Just a note, if you plan on dual booting linux on a windows laptop, be aware that linux and nvidia have some problems getting setup together… shouldn’t be a problem if you buy a low-end laptop though, lol
Im going to look at a Linux running laptop tomorrow. If anyone has time will you look at the ad here https://sfbay.craigslist.org/sby/sys/5992410921.html
and tell me what you think? It looks pretty legit to me but I really don’t know much about hardware
It’s an old piece of crap. It has 1gb of ram on it and max is 2gb. You won’t be able to do anything meaningful on that garbage.
You don’t have to buy laptop with Linux pre-installed you can install it yourself.
Look for Thinkpad T430 or T420 if you’re looking for 14" laptop.
Hey Michael, not sure if you already found another laptop. I got an old 2007 white macbook no longer using. I’ll wipe it clean, install sublime text for ya, and ship to you free if you think you’d use it. Might be a bit slow and you’d probably need to make sure to restart it every few hours to keep it from slowing to a crawl, but probably helpful till you find a good deal. Love to help a fellow coder in need, especially if you’re dedicated enough to be learning with no computer…
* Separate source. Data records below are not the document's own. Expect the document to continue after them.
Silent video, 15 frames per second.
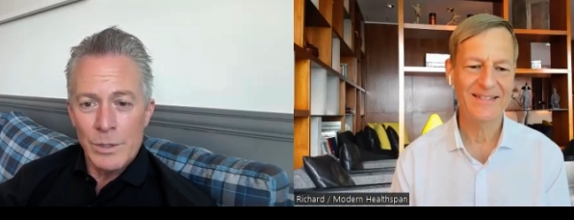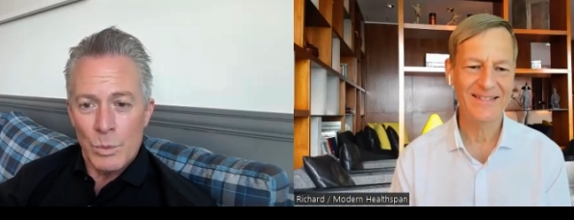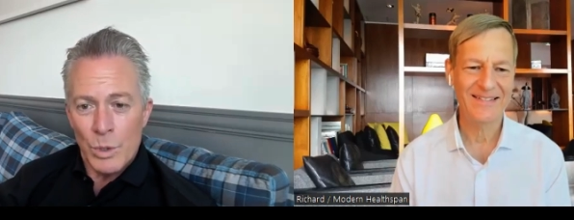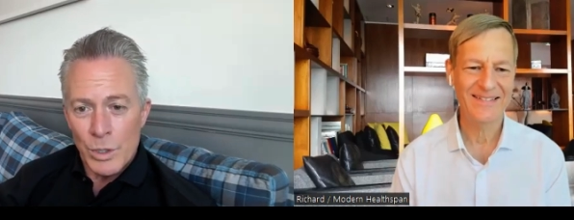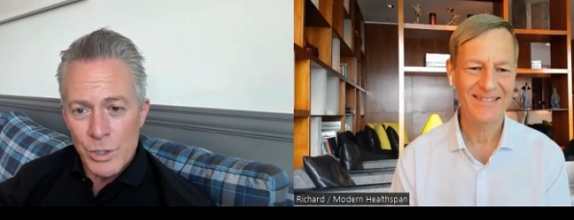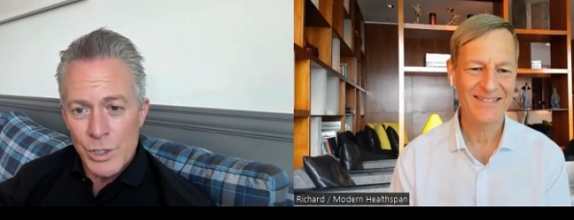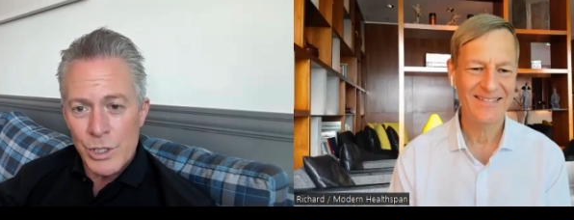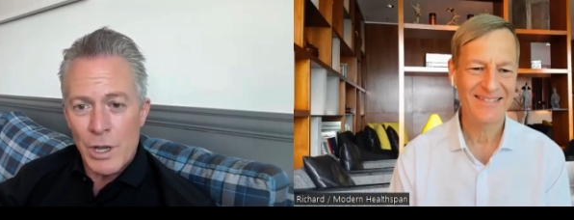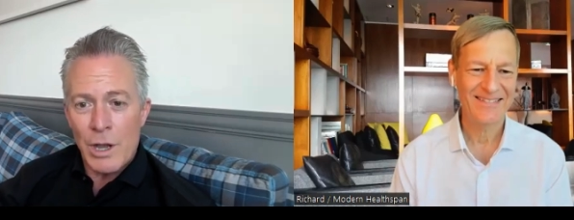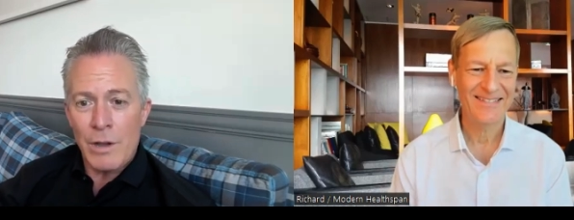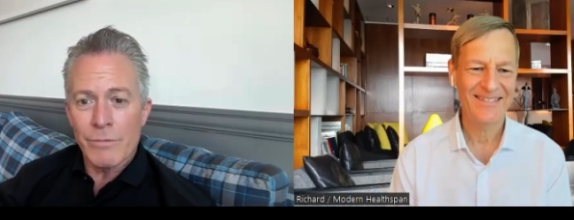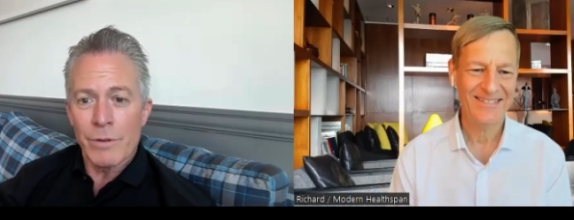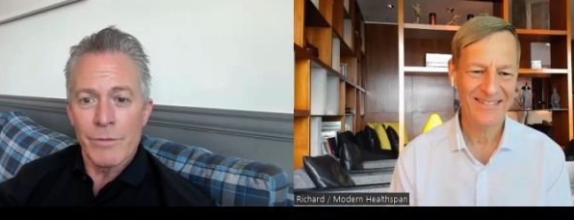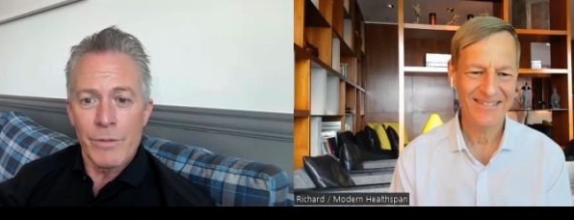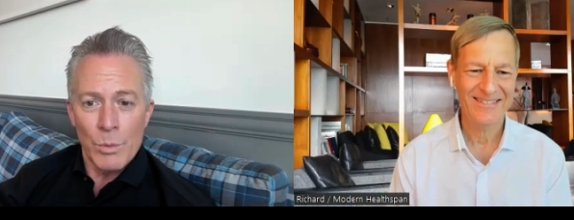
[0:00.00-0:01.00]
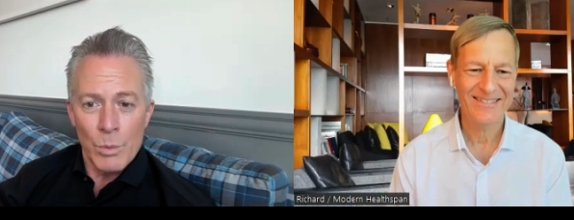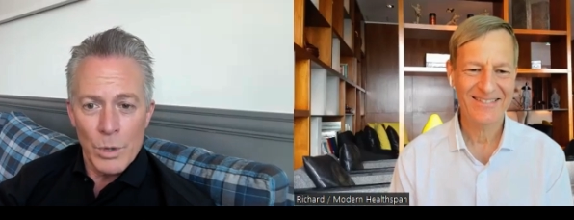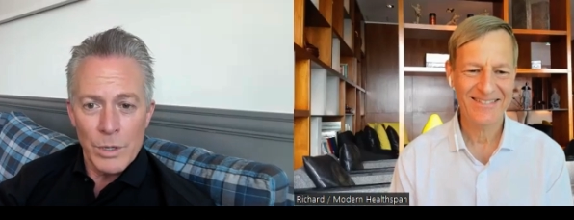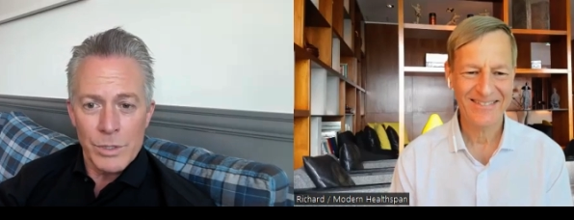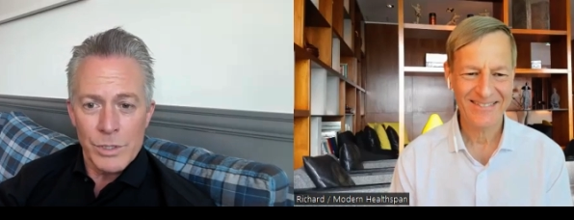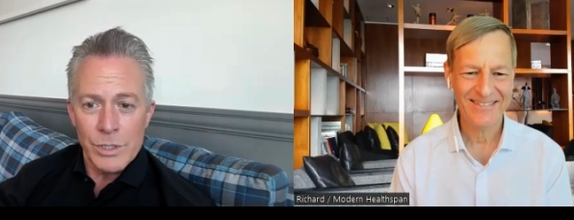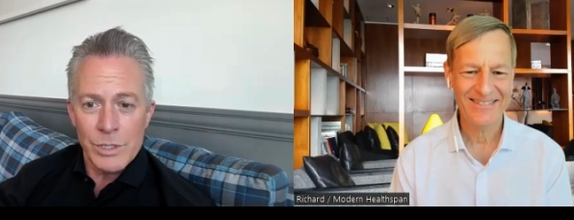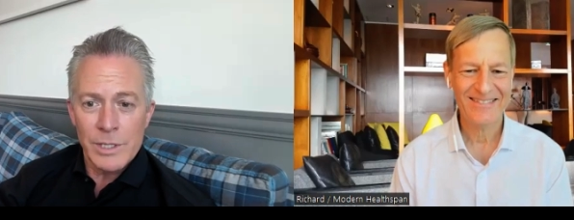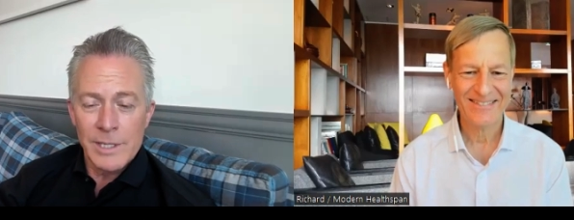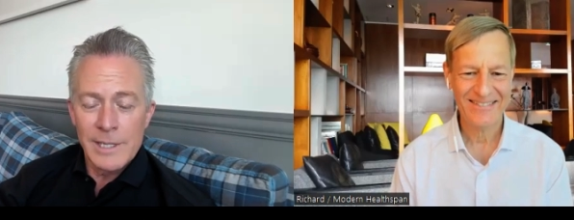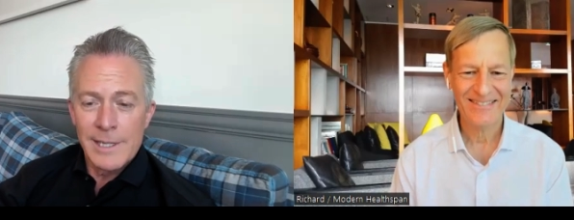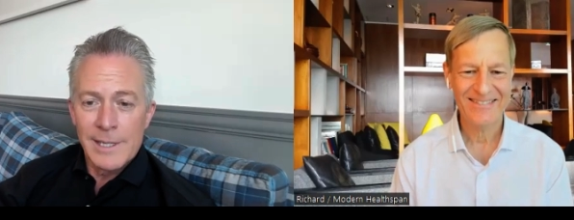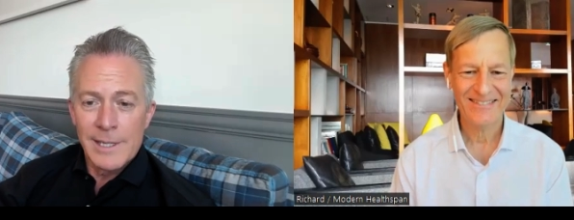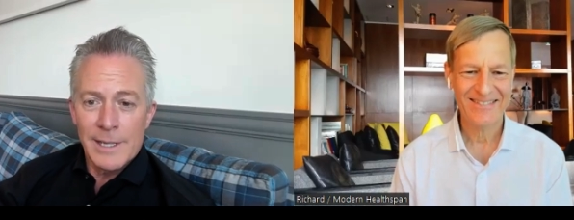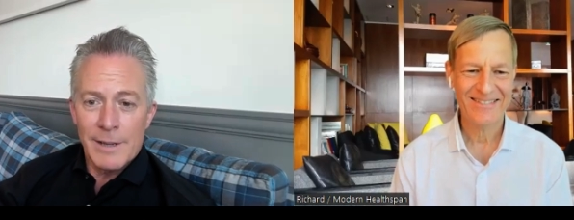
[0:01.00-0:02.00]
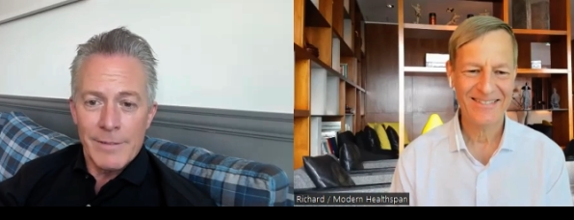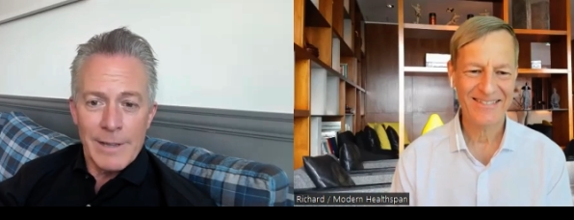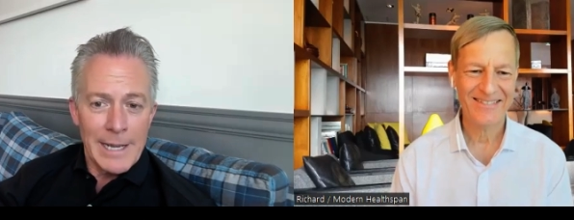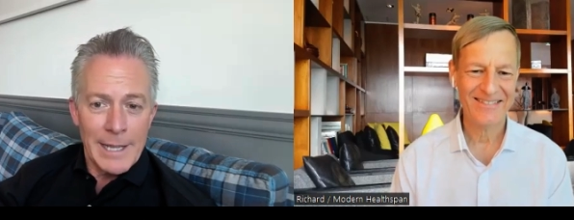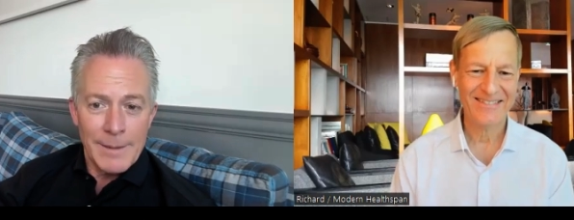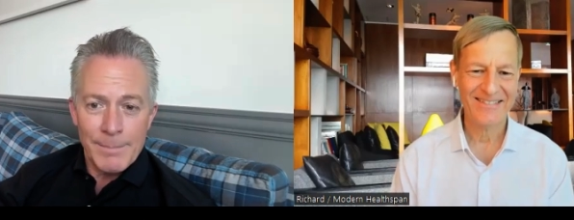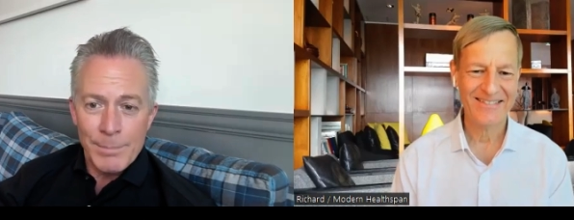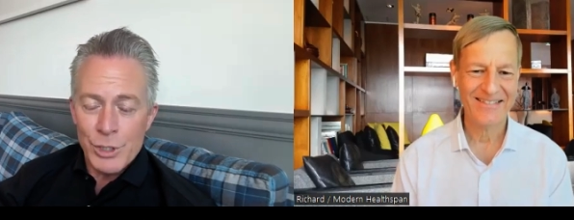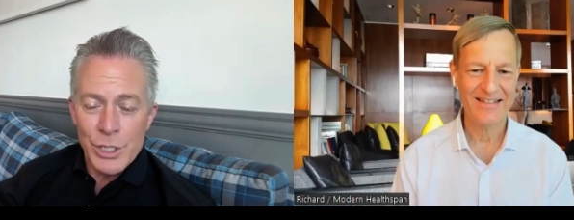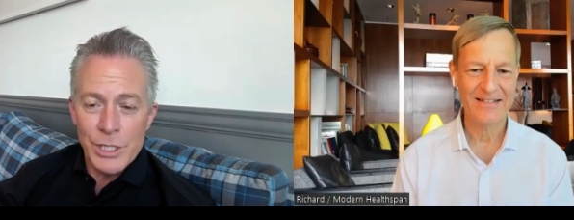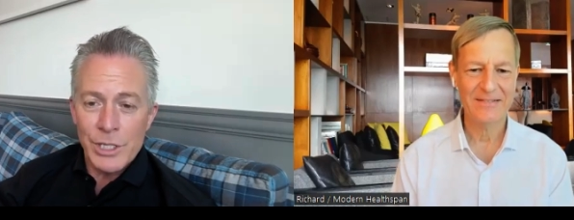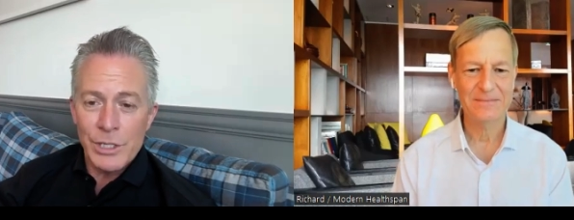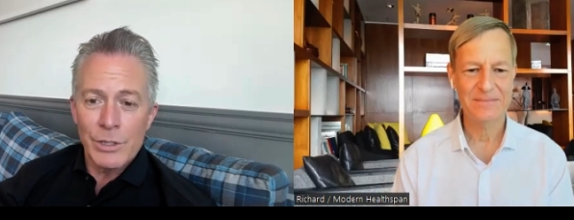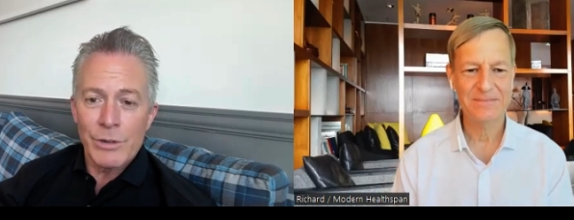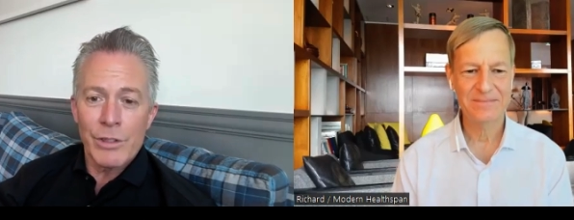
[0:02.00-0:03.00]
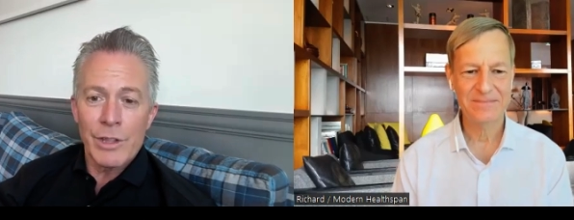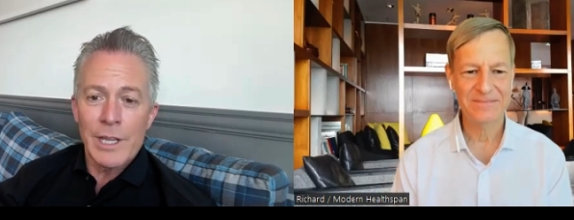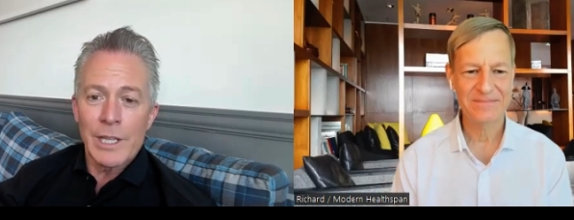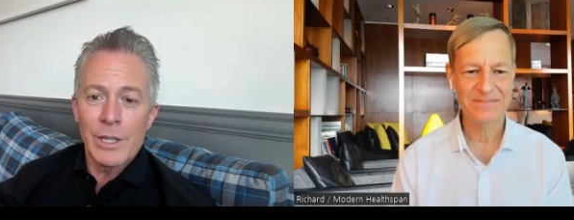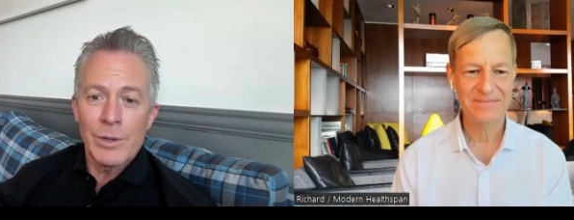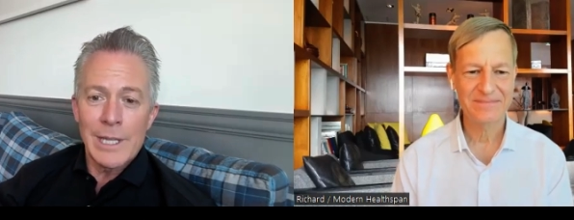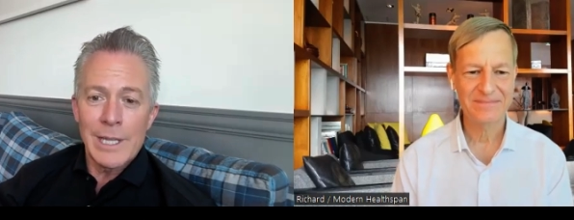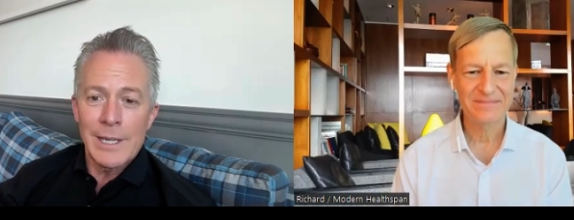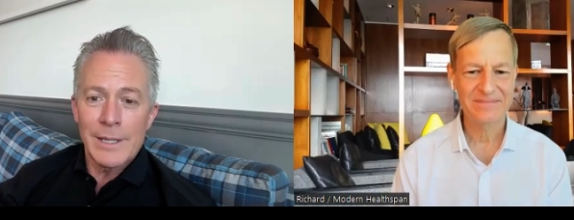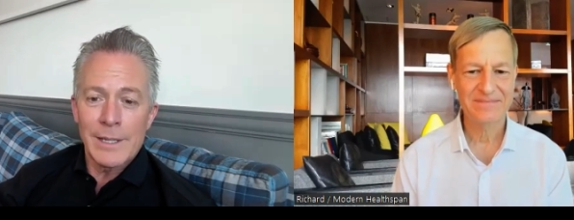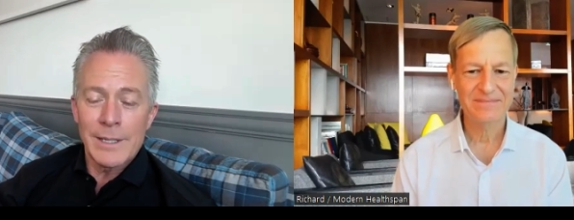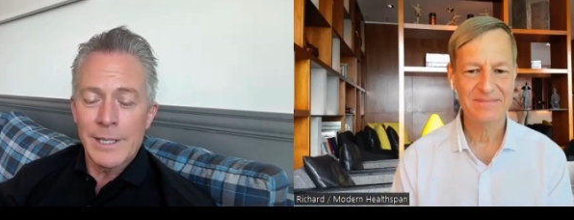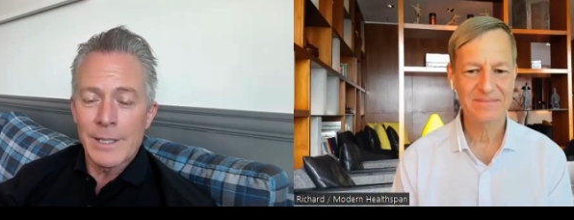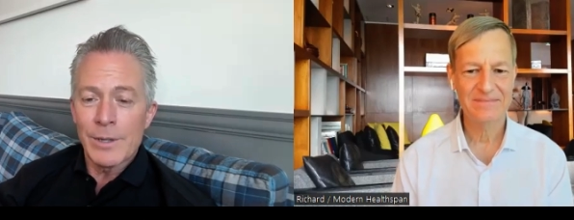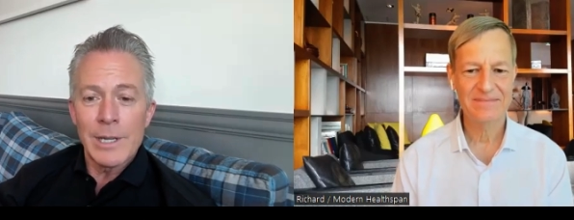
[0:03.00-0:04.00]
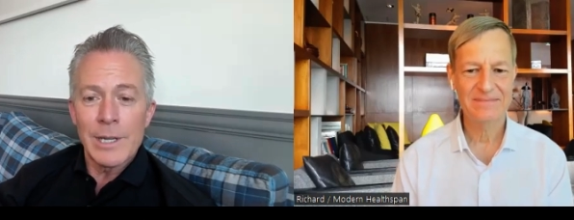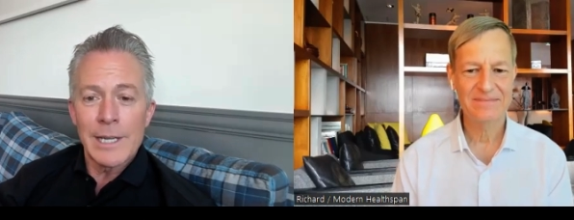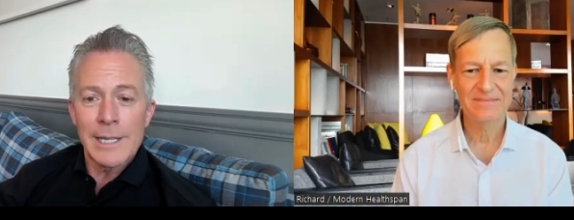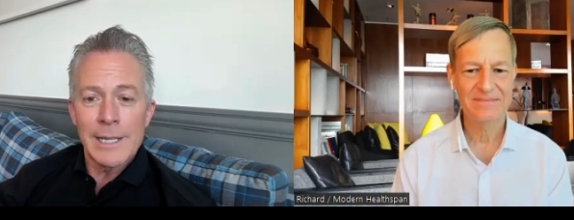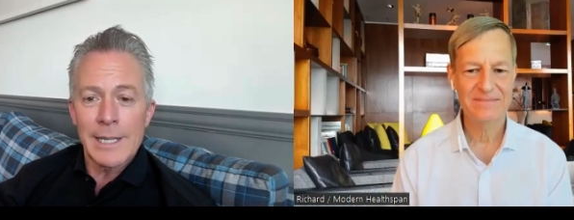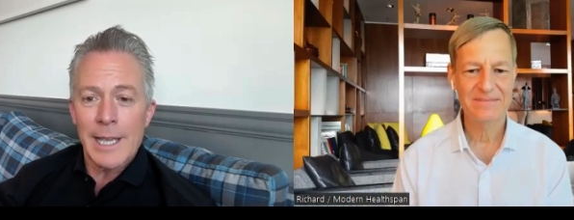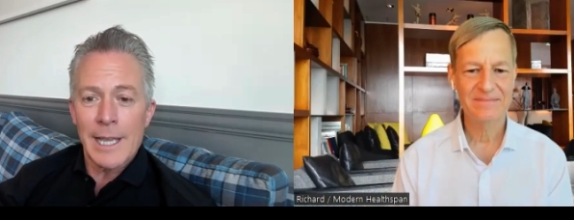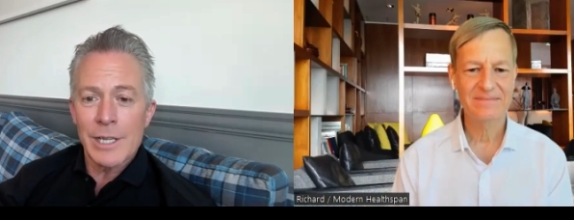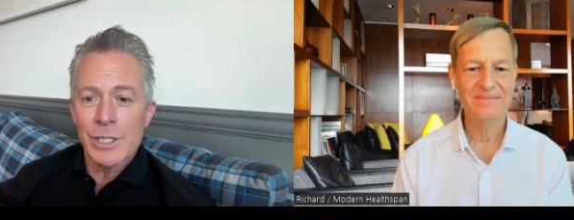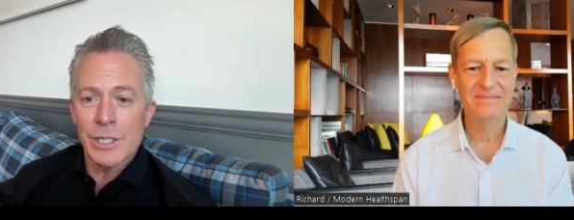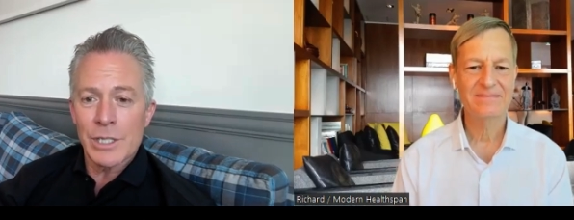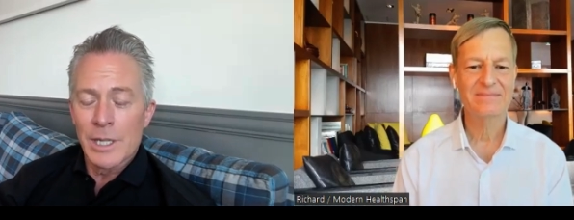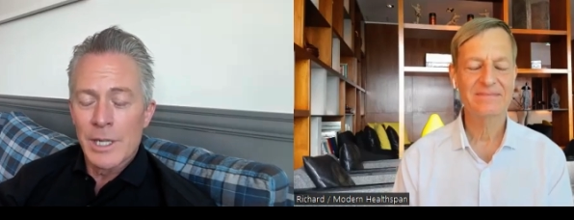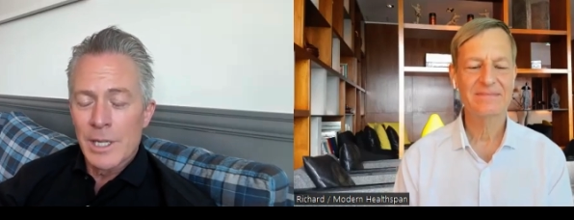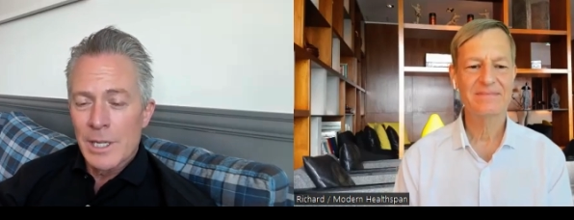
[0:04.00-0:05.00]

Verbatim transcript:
Speaker 1: worst off of the worst of any particular thing you need a you need an indication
Also as a tip, you should check out your local libraries, I’m there all the time and yours might have better comps you can use for free with an online IDE like Codepen.io, jsfiddle.net, or gomix.com
I second the Windows/ Linux combo. It may seem like a lot of programmers have MacBook Pros, but from what I understand, is that until the last couple of years, they had the best hardware package - power in a small size. Then a lot of those people dual - booted to Windows for their real programming work.
I have been a Windows programmer for over 20 years and I think that there are many more jobs on Windows and Linux than Mac. And like others have said, Linux is free and it doesn’t take as many resources as Windows so it runs better on older, cheaper hardware. And you can run a Linux distro w/ whichever desktop of the many choices it there that you are comfortable with. Checkout some of the videos inn You Tube.